A Coordenadoria de Enfrentamento à Violência contra a Mulher (Coevim) desembarca no bairro Farolândia, em Aracaju, com mais uma edição do programa Tamo Junto Aracaju. A ação reúne uma série de serviços voltados à proteção e ao fortalecimento de direitos das mulheres que vivem na comunidade.
Ao longo da mobilização, a equipe da Coevim prestará acolhimento social e jurídico às participantes. O plantão inclui escuta qualificada, orientações sobre a legislação vigente e suporte para quem necessita de encaminhamentos junto aos órgãos competentes. Funcionários capacitados irão explicar, detalhadamente, como funcionam os dispositivos legais previstos na Lei Maria da Penha e quais são as medidas protetivas disponíveis em casos de ameaça ou agressão.
Além do suporte jurídico, o programa disponibiliza orientações sobre direitos das mulheres, com foco na prevenção da violência doméstica. Profissionais da área social estarão a postos para esclarecer dúvidas sobre benefícios, programas assistenciais e caminhos para o fortalecimento da autonomia feminina.
Outro pilar da iniciativa é o encaminhamento para serviços públicos. Caso identifiquem necessidade, as equipes farão a ponte entre as moradoras e unidades de saúde, centros de referência de assistência social, delegacias especializadas, Ministério Público e Defensoria Pública. O objetivo é garantir atendimento integral e contínuo para cada situação apresentada.
Durante o encontro, a Coevim também articulará a rede de proteção local. A proposta é alinhar estratégias com escolas, postos de saúde, organizações comunitárias e forças de segurança, de modo a criar um ambiente de apoio permanente às mulheres em situação de vulnerabilidade.

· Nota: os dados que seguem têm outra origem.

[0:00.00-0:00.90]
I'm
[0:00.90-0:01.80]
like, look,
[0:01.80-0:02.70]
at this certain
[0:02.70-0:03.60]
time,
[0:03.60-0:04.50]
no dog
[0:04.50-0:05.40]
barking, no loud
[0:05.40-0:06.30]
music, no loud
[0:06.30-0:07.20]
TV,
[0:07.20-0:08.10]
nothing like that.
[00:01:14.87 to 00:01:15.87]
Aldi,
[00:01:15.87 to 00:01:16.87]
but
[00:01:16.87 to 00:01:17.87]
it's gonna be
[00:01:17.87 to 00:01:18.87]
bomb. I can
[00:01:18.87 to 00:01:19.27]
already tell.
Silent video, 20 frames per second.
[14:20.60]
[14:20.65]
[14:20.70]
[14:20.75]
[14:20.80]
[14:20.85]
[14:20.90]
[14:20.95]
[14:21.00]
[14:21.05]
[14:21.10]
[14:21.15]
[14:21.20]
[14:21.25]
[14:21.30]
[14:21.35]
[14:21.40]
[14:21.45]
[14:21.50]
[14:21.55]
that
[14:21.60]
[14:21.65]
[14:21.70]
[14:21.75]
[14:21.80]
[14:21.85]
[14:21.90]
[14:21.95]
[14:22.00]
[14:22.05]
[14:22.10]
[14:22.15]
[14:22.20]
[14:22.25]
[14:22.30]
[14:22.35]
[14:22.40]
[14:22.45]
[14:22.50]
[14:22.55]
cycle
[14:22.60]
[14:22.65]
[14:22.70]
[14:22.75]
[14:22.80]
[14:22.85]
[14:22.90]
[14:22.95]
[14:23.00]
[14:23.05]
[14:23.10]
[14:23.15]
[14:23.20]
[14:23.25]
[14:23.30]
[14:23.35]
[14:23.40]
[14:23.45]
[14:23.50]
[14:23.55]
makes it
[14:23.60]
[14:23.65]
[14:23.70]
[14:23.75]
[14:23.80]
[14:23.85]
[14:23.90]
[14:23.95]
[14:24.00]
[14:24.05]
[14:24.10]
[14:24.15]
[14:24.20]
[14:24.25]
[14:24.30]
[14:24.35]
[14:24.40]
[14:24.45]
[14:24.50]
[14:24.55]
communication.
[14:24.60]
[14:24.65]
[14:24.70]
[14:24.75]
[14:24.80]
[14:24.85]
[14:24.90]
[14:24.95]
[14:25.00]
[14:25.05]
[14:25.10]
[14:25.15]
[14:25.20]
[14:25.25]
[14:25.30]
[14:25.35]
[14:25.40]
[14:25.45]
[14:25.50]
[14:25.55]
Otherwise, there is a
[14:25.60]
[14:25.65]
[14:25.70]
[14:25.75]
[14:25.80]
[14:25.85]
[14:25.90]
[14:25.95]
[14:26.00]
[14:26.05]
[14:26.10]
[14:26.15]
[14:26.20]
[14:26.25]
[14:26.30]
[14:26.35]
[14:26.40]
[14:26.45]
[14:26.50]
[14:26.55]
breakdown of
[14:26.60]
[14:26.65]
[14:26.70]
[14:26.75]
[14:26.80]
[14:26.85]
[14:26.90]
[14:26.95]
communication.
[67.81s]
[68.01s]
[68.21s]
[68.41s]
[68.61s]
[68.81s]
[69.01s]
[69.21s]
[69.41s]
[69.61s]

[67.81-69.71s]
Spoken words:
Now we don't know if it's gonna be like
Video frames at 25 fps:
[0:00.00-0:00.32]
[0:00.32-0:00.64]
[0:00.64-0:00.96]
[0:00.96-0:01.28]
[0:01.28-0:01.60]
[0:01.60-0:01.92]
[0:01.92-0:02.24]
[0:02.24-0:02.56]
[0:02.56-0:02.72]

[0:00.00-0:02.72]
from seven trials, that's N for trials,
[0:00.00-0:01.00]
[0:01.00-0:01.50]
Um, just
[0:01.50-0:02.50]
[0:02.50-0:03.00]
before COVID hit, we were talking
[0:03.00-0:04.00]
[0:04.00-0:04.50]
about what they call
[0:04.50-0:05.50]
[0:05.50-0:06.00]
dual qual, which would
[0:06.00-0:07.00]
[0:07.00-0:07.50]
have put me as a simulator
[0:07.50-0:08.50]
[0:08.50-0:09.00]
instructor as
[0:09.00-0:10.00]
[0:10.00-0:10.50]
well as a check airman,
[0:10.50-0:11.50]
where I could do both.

A ação na Farolândia integra uma série de atividades que o Tamo Junto Aracaju realiza em diferentes bairros da capital sergipana. Cada edição segue a mesma metodologia: aproxima a população dos serviços públicos, difunde informações sobre direitos e estimula a denúncia de qualquer forma de violência contra a mulher.
Sem data de encerramento previamente divulgada, a iniciativa deve permanecer no bairro pelo tempo necessário para atender a demanda local. A expectativa é de que o modelo de atendimento itinerante fortaleça a rede de enfrentamento à violência de gênero em Aracaju e ofereça suporte imediato a quem mais precisa.